Improving quality of life through innovative engineering highlighted Poster Symposium presentations at the Luddy School of Informatics, Computing, and Engineering.
A team of Intelligent Systems Engineering students with bio-engineering concentrations displayed their Electromyography-controlled exoskeletal arm brace. The device allows a paralyzed person to move a braced arm.
Their VispalExo Exoskeleton Arm brace was one of six hour-long Capstone Design Final Presentations as part of the symposium, which also featured posters from a variety of engineering and informatics classes, along with Serve IT, which applies the technological skills of undergraduate students to help local nonprofit organizations better serve their missions.
Mary Loveless, Luddy faculty lecturer, said the symposium “allowed students to showcase the cutting-edge research all our labs are doing, and also within the curriculum.
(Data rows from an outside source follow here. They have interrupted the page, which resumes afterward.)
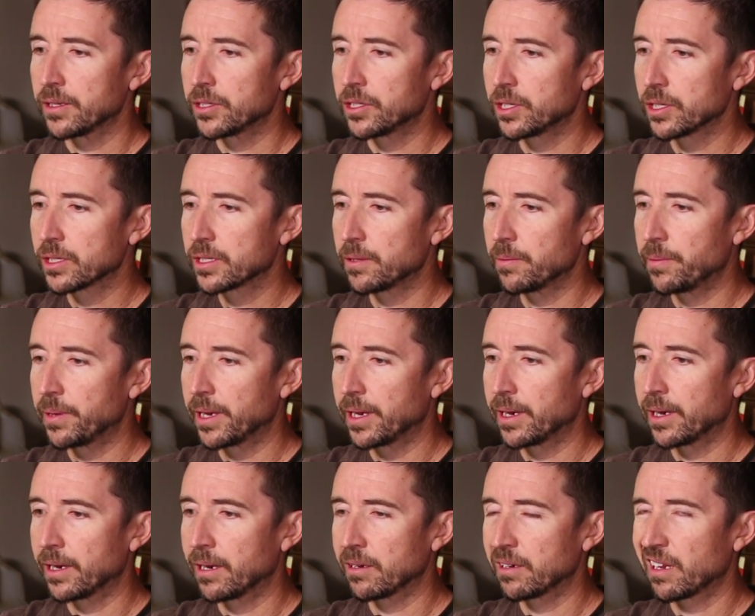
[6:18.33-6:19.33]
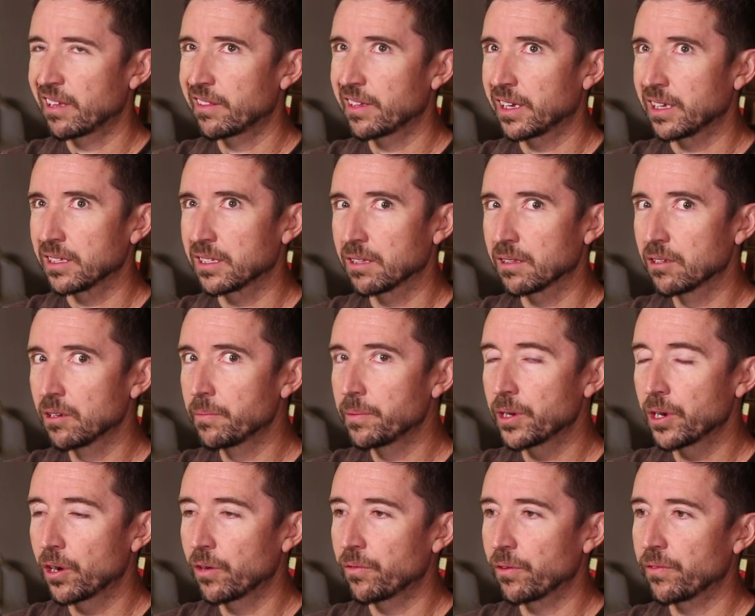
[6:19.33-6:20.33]
just about, I think it's a little
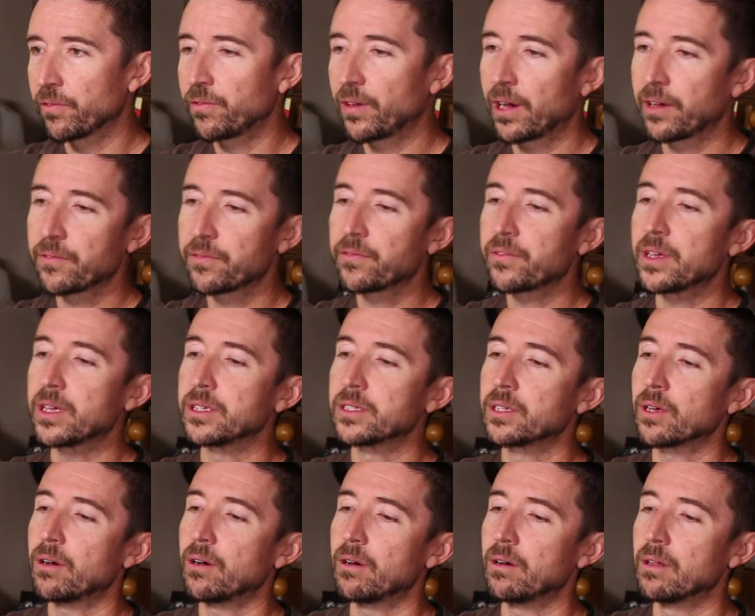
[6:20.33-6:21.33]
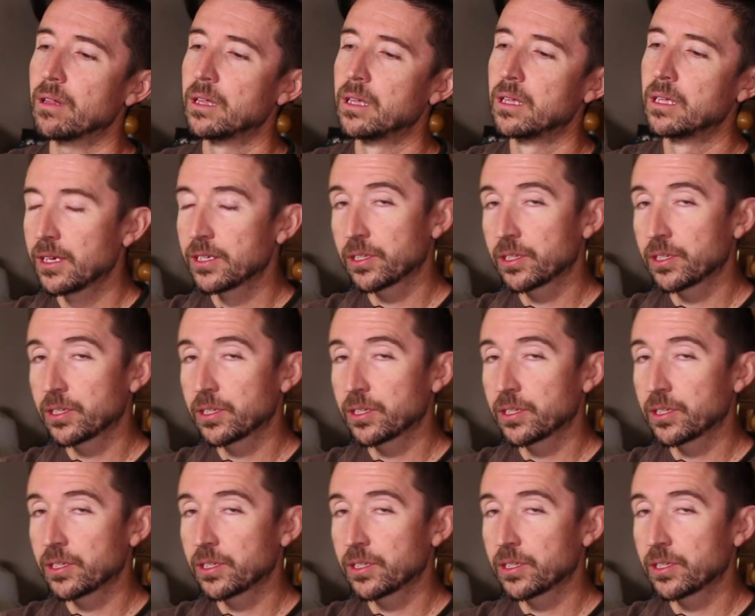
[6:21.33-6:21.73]
bit over 5 feet tall.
“This was a great opportunity for our students to communicate their science and engineering knowledge. They are showing the techniques and the engineer design cycle through real-world projects within our classes.”
Projects ranged from those done as part of a class to undergraduate research to extracurricular opportunities. Titles included “Hoosier Health,” “Innovation Infrastructure – B-Town Transit,” “Gas and Turbine Power Production Emissions and their Future,” and “Cancer Stem Cell Hypothesis in PhysiCell.”
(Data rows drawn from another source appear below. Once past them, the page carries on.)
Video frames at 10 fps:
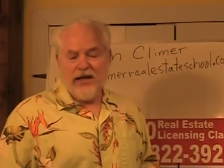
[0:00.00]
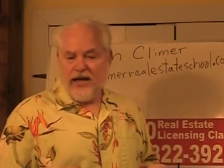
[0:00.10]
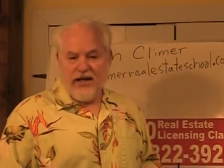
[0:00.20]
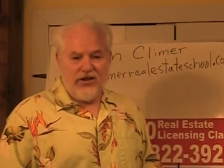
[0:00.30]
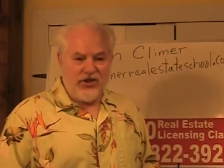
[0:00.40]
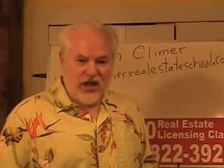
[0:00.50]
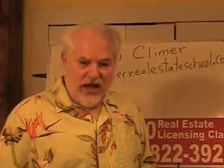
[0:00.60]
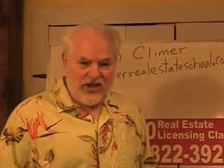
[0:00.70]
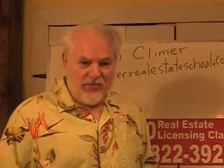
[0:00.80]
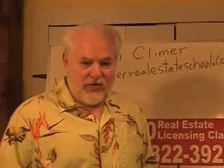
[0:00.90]
and
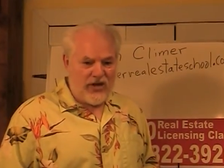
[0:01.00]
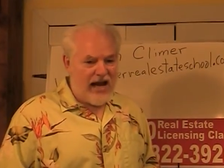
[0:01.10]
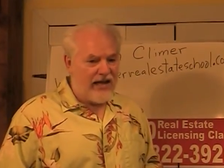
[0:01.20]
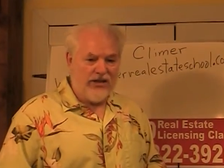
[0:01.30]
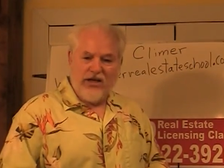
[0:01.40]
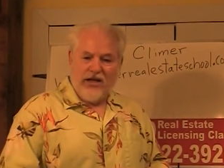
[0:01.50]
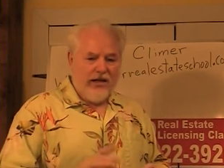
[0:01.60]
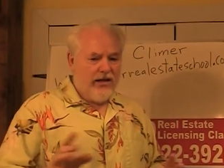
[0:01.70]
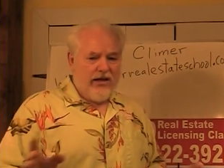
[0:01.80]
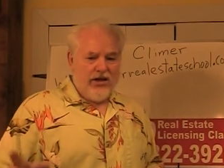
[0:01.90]
intangible tax,
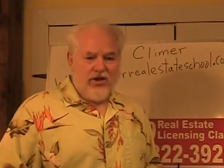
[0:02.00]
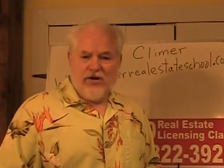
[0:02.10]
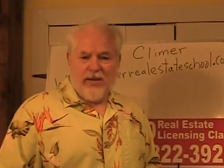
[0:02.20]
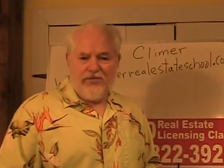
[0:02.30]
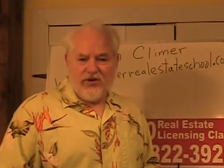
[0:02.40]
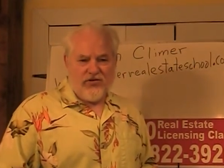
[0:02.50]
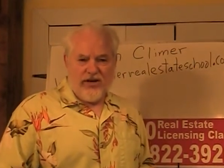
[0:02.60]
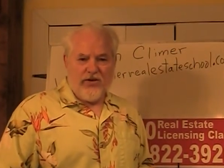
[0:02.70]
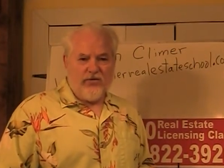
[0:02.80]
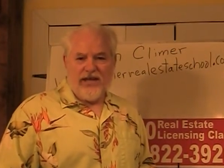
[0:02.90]
you're up the
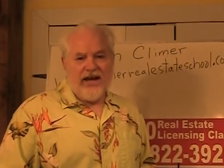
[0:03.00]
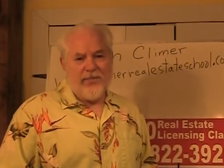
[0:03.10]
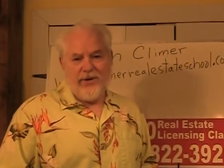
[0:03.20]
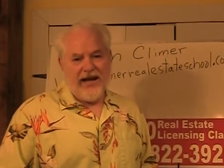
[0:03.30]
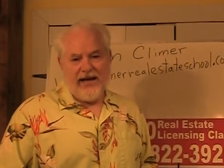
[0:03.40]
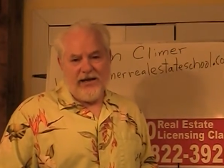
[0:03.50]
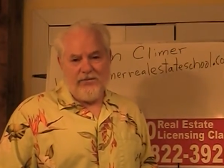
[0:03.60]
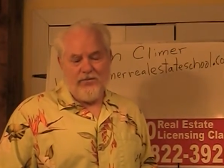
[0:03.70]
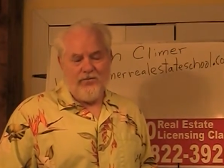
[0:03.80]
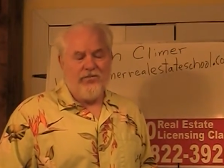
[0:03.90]
creek without a paddle.
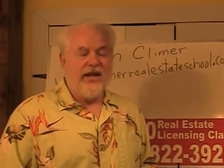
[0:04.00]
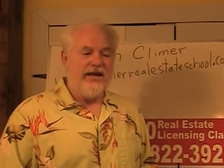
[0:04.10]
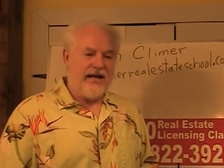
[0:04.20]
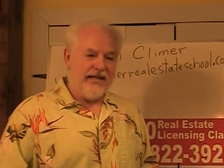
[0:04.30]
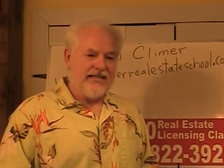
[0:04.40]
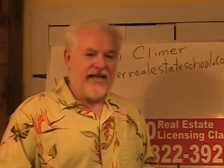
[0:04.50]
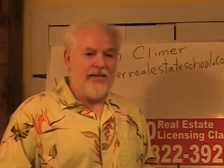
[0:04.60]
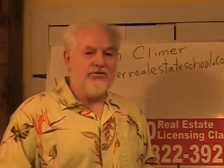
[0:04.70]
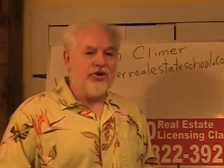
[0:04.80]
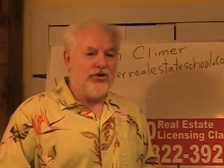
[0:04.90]
Now, doc
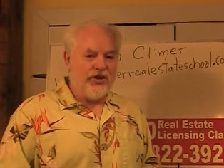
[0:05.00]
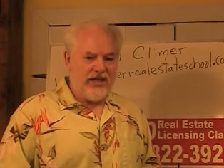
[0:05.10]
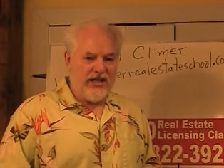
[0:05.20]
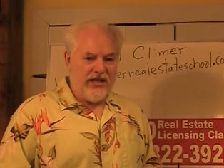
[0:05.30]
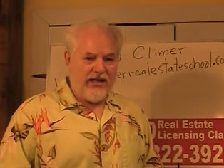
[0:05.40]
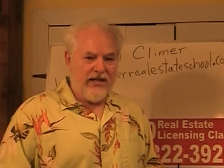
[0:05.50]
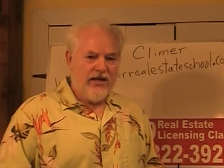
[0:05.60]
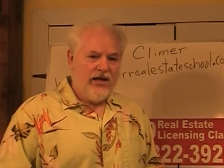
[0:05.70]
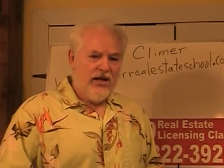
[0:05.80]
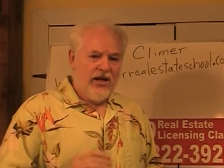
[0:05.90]
stamps on the deed
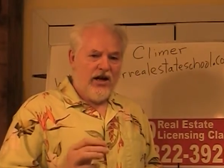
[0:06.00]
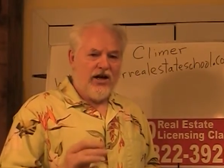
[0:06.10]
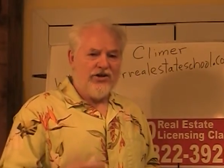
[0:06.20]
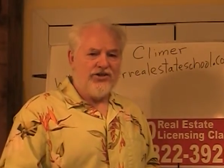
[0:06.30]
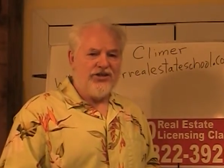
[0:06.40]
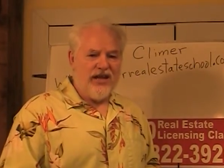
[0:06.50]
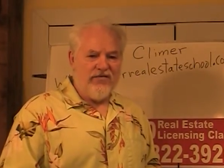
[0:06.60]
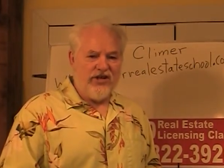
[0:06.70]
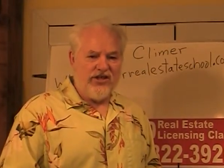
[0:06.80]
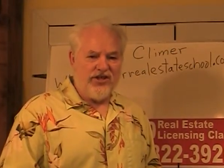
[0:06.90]
are
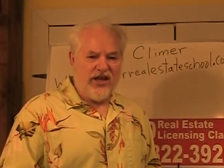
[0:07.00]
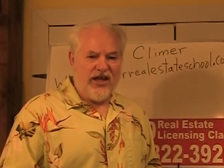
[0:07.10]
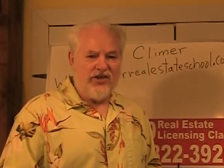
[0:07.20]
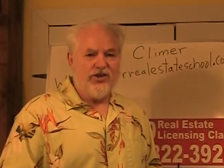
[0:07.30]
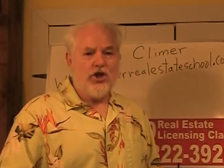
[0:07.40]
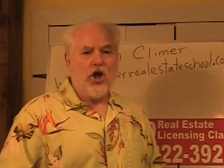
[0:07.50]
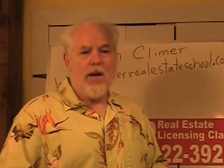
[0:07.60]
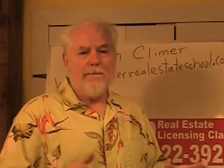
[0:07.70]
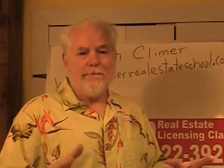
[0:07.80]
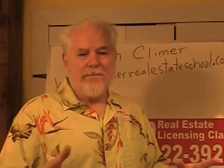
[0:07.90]
70 cents
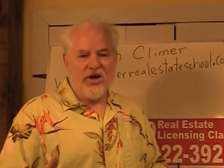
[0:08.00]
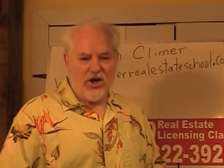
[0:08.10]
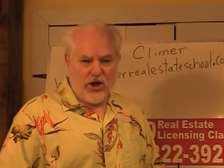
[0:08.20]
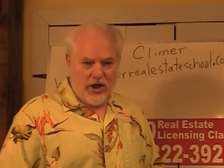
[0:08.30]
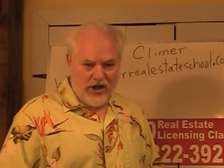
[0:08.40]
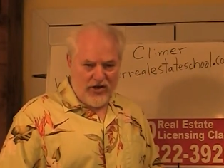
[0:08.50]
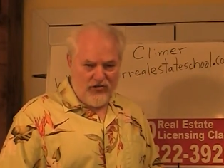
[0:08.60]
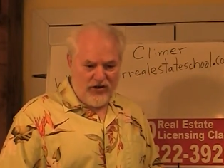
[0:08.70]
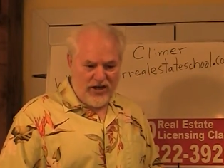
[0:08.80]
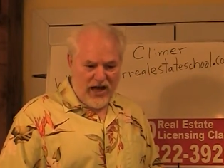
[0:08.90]
per
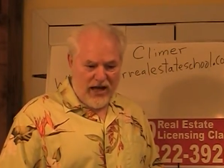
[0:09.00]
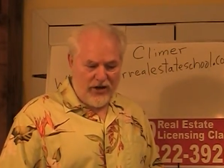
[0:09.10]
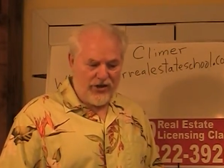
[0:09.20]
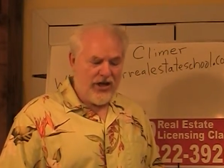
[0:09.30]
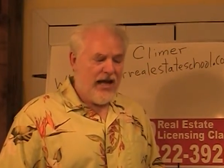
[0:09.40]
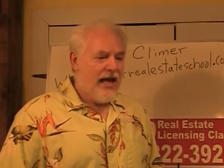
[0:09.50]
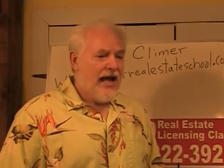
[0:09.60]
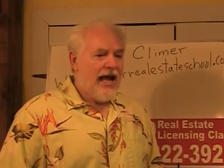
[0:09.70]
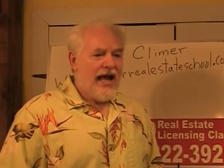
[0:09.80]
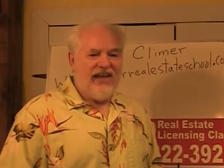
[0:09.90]
$100,
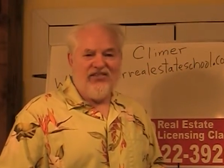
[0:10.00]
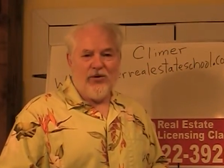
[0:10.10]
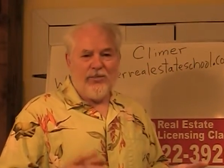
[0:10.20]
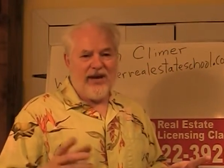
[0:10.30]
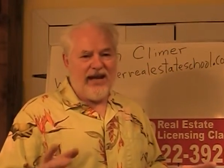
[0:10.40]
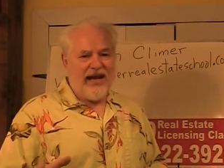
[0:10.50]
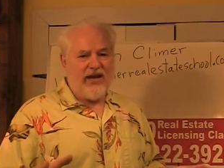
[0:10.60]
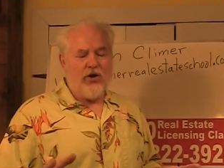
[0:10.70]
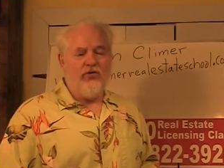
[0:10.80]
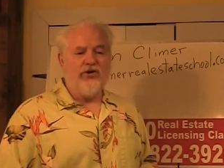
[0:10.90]
and they're paid
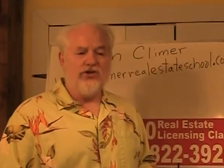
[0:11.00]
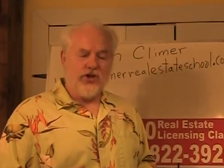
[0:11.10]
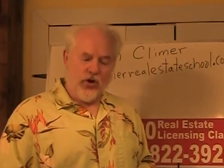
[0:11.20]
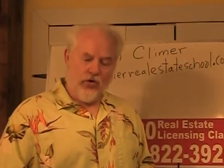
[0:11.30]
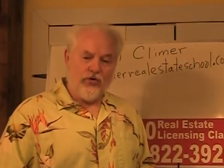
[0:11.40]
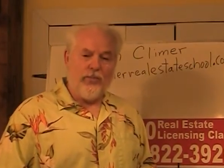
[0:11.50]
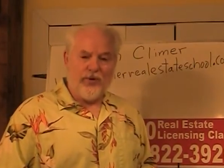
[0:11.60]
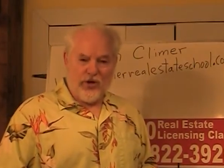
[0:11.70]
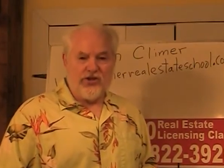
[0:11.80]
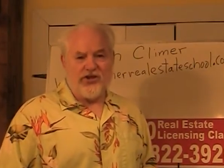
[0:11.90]
on the total
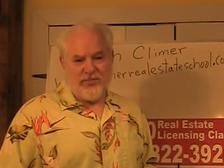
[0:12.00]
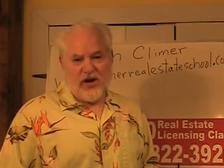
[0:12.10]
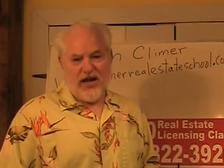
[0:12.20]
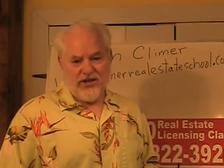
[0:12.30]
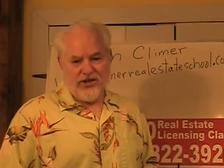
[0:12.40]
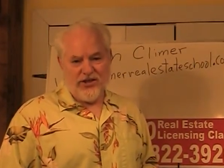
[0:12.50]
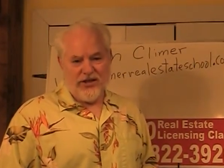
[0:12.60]
purchase price.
“There is a lot of incredible student output at the undergraduate level within Luddy,” Loveless said. “There are a lot of output events happening. This was a pilot attempt to bring many capstones in informatics and engineering and other project-based classes together for a culminating output.”
The exoskeleton arm brace, developed by Isaac Hudson, Anna Seraiah, Josiah Phillips, Natalie Hartman and Grant Maxey, takes electromyography data from the bicep and triceps muscles to control a motor that moves the arm.
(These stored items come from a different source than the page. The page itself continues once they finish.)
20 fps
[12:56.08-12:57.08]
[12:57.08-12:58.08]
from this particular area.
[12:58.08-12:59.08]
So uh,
Hudson said they tried to improve upon the work of a previous team. They used a machine learning model to analyze the electrical activity generated from bicep and triceps muscles and then predict, “based on those signals if you’re in an extension or flexion orientation.”
In other words, the device will determine if a person wants to move the arm up or down, then move it accordingly.
“A paralyzed individual will still generate some muscle activity,” he said. “We utilize their remaining muscle activity to actuate a motor to control their arm.”
Hartman said the model demonstrates “100 percent accuracy between flexion and extension.”
April’s solar eclipse provided unique research and learning opportunities highlighted by another engineering presentation. The IUBSat team of ISE seniors Will Brenneke, Annabel Brinker,Joseph Patus, Gourav Pullela, Lucas Snyder, and Caleb Vrydaghs, under the direction of Daniel Loveless, associate professor of Intelligent Systems Engineering, launched a helium-filled high-altitude balloon with a small satellite payload that reached a height of 112,000 feet to take photographs of the event.
The balloon was launched near Bloomington and landed about 100 miles east of Columbus, Ohio. Students tracked and retrieved it.
Brenneke said the real-world project provided invaluable insight into collaboration, problem solving and adapting to unexpected problems.
One problem was not filling the balloon with enough helium, which slowed its ascent. That resulted in it getting caught in the jet stream and being carried far beyond western Ohio projections.
Still, Brenneke said, “We loved the opportunity. Dr. Loveless was a great help to us.”
A unique musical experience was displayed by the Interactive Piano Alley team. ISE majors Keith Soruco, Erin Seliger, Omair Alhajeri and Noah Probst developed an interactive piano that created a sound while stepping on the keys.
A future goal, Soruco said, was developing more interactive features such as a bench that would generate a sound or music or even a speech by sitting on it.
Another engineering project, “Autonomous Driving and the PIC Control Scheme,” aimed to design an autonomous vehicle that could tow a sled.
Matthew Brown, an ISE junior, said the biggest challenge in the semester-long project was in developing two versions -- one with a camera and one with a sensor.
“The sensor was very vulnerable to sunlight,” he said. “The camera was vulnerable to distance. After a certain distance, it had a hard time finding the QR code and following the traceable.”
Other team members were fellow ISE majors Julian Camacho and Joseph Thompson.
The symposium demonstrated that Luddy’s Intelligent Systems Engineering program is at the forefront of technological advancement, including artificial intelligence. Mary Loveless said students explore how machine learning intersects with intelligent systems, which can lead to diverse applications, including cancer modeling and developing machine learning algorithms as services on platforms such as cloud services, mobile apps, web applications and even embedded systems.
“We’re trying to bring this awareness that engineering is at IU and that our students are producing exciting and amazing things,” Loveless said.
“One of the initiatives from the university is to improve project-based learning. Engineering is exactly that. Our entire curriculum has project-based learning interwoven within it.”